Mathematical Colloquium
The role of Mathematical Optimization to enhance Interpretability in Data Science
Dolores Romero Morales (Copenhagen Business School (Denmark))
Fri, 26 Apr 2019 • 14:30-15:30h • Pontdriesch 14-16, Room 008 (SeMath)

Abstract

Data Science aims to develop models that extract knowledge from complex data and represent it to aid Data Driven Decision Making. Mathematical Optimization has played a crucial role across the three main pillars of Data Science, namely Supervised Learning, Unsupervised Learning and Information Visualization. For instance, Quadratic Programming is used in Support Vector Machines, a Supervised Learning tool. Mixed-Integer Programming is used in Clustering, an Unsupervised Learning task. Global Optimization is used in MultiDimensional Scaling, an Information Visualization tool.

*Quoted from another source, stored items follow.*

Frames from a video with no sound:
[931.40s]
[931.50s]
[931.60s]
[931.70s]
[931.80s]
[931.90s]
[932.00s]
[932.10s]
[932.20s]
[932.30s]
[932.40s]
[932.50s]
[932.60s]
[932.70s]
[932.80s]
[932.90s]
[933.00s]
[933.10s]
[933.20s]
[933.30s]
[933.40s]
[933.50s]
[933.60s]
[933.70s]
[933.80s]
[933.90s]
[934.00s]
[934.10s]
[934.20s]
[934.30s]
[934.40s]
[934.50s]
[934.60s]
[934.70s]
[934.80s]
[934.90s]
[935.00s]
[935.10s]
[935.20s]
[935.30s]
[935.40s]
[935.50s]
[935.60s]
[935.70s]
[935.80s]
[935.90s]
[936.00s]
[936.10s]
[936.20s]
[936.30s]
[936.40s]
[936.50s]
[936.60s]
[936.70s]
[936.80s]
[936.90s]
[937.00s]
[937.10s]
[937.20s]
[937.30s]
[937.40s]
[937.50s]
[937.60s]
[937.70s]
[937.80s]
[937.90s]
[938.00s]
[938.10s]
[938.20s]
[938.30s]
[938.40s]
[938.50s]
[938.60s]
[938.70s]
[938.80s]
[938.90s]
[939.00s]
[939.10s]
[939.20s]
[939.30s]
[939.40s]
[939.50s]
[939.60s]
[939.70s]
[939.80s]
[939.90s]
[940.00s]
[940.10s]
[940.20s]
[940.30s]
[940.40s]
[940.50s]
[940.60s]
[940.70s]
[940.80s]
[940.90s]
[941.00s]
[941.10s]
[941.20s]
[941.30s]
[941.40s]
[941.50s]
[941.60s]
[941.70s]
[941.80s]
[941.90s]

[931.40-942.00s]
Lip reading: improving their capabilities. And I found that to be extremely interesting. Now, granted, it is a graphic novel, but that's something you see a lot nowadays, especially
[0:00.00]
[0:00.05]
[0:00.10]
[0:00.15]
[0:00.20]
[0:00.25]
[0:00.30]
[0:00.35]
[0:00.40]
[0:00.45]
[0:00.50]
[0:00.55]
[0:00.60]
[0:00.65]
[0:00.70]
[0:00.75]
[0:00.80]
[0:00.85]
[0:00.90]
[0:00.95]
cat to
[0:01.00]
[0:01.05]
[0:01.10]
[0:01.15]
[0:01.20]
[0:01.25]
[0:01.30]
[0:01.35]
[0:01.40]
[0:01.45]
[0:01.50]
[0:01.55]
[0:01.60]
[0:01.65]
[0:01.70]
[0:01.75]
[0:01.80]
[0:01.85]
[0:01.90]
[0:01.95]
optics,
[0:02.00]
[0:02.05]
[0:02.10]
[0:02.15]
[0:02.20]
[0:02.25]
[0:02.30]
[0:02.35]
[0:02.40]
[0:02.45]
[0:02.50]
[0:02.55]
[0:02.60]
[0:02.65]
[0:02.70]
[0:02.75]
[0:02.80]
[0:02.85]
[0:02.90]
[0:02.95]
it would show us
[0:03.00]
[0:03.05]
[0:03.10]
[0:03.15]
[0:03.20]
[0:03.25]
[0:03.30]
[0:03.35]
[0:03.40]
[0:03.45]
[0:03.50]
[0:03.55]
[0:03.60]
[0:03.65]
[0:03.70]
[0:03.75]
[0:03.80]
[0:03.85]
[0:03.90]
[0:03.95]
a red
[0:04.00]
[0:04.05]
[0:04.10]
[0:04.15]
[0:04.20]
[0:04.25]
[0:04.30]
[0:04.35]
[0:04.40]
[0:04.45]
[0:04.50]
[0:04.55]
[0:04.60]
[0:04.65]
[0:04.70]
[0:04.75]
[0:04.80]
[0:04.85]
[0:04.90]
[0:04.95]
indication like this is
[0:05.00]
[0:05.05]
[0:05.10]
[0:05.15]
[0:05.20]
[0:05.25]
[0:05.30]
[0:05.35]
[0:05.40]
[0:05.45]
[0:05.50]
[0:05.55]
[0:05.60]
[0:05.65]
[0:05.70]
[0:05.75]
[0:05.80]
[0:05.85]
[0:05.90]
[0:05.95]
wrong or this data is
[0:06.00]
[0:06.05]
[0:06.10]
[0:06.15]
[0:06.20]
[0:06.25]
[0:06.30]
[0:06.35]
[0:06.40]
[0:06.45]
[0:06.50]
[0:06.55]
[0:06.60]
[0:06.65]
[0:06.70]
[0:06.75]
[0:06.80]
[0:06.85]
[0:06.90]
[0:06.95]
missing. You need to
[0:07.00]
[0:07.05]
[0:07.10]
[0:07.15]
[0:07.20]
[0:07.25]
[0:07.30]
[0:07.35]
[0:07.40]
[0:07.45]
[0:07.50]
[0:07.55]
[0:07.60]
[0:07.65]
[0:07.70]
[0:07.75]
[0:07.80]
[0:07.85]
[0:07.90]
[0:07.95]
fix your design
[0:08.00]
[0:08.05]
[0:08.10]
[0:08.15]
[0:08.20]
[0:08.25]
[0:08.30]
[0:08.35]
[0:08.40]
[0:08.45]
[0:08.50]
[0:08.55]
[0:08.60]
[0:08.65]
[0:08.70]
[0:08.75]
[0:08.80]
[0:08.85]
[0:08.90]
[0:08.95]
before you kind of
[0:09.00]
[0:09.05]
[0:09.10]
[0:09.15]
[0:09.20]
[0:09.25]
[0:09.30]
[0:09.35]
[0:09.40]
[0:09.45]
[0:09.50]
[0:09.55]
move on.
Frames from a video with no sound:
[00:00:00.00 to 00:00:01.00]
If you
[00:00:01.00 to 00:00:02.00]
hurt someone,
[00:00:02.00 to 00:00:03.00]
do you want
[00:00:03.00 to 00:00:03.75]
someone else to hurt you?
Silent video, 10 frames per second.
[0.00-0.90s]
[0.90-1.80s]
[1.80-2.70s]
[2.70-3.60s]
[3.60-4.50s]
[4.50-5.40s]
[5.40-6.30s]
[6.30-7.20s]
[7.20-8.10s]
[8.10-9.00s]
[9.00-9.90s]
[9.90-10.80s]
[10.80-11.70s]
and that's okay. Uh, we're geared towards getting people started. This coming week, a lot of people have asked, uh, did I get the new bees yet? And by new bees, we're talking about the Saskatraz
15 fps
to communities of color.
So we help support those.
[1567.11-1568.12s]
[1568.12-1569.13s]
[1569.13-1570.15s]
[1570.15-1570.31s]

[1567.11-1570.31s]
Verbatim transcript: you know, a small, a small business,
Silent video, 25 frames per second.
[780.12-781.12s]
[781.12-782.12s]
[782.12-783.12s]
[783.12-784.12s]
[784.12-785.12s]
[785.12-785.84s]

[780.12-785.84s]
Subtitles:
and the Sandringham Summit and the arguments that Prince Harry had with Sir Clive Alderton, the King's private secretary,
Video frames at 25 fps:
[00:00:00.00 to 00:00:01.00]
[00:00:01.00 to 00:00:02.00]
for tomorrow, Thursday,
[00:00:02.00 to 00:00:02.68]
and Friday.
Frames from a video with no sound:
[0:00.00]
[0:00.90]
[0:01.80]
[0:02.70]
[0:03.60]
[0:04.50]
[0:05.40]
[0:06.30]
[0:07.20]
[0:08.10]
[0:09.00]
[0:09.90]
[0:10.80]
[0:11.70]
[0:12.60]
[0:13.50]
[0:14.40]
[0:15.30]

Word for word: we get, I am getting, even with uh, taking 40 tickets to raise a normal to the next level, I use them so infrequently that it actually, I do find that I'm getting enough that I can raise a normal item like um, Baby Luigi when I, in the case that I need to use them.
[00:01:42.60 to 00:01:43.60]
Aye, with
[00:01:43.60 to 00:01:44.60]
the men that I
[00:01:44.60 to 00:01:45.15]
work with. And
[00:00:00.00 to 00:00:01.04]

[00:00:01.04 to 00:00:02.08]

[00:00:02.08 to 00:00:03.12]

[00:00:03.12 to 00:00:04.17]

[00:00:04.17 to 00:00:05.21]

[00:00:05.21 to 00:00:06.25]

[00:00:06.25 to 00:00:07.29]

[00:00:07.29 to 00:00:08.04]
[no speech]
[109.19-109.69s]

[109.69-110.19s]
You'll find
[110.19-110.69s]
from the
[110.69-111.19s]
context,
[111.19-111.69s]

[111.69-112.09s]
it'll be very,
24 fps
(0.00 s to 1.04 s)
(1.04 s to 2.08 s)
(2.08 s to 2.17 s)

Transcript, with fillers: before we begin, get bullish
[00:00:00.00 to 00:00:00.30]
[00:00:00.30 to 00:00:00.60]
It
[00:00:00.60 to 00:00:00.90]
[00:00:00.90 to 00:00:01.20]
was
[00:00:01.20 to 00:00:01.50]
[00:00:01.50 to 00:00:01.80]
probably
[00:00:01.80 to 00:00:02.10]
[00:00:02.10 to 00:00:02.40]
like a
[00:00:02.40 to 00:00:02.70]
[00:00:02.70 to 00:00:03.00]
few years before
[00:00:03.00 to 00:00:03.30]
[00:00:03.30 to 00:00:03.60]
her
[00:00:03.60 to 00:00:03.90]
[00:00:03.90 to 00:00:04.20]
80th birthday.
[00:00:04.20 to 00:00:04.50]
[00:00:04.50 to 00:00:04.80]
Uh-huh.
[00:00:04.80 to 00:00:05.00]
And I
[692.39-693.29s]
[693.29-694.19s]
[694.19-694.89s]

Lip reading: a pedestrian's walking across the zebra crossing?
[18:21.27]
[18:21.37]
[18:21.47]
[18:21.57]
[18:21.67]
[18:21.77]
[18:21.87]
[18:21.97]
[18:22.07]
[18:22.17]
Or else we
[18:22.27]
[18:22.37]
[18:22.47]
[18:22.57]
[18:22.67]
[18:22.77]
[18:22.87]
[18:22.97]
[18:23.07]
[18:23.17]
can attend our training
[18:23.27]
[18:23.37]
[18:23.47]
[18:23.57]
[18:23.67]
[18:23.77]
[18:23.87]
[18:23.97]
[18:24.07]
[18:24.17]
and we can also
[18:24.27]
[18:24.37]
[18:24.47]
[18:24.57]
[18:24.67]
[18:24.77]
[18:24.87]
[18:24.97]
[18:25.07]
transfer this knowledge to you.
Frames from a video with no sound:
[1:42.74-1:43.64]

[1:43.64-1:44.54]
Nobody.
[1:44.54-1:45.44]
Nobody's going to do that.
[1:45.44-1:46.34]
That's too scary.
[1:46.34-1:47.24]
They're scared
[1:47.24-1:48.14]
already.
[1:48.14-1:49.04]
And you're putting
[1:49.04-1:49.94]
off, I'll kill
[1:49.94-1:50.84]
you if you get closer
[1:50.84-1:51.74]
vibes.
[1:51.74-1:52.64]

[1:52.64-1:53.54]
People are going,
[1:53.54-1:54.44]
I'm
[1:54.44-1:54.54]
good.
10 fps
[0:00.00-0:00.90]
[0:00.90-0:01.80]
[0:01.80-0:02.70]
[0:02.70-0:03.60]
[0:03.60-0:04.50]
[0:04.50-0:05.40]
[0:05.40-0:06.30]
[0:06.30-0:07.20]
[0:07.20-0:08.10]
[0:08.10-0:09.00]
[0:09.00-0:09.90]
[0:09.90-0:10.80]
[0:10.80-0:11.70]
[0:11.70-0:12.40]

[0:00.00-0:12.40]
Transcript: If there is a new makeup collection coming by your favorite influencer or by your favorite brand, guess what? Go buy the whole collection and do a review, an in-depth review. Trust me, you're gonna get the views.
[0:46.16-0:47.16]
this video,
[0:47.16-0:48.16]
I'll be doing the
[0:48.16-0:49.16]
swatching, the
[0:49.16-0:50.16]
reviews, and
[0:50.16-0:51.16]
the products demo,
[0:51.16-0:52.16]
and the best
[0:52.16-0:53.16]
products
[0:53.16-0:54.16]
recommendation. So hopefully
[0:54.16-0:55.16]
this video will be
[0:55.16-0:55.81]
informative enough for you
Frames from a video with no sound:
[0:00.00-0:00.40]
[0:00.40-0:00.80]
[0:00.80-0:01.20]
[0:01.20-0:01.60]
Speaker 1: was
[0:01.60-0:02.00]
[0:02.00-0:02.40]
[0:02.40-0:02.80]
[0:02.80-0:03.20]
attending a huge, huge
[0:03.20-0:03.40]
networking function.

Data Science models should strike a balance between accuracy and interpretability. Interpretability is desirable, for instance, in medical diagnosis; it is required by regulators for models aiding, for instance, credit scoring; and since 2018 the EU extends this requirement by imposing the so-called right-to-explanation. In this presentation, we discuss recent Mathematical Optimization models that enhance the interpretability of state-of-art supervised learning tools, such as nearest neighbors, classification trees and support vector machines, while preserving their good learning performance.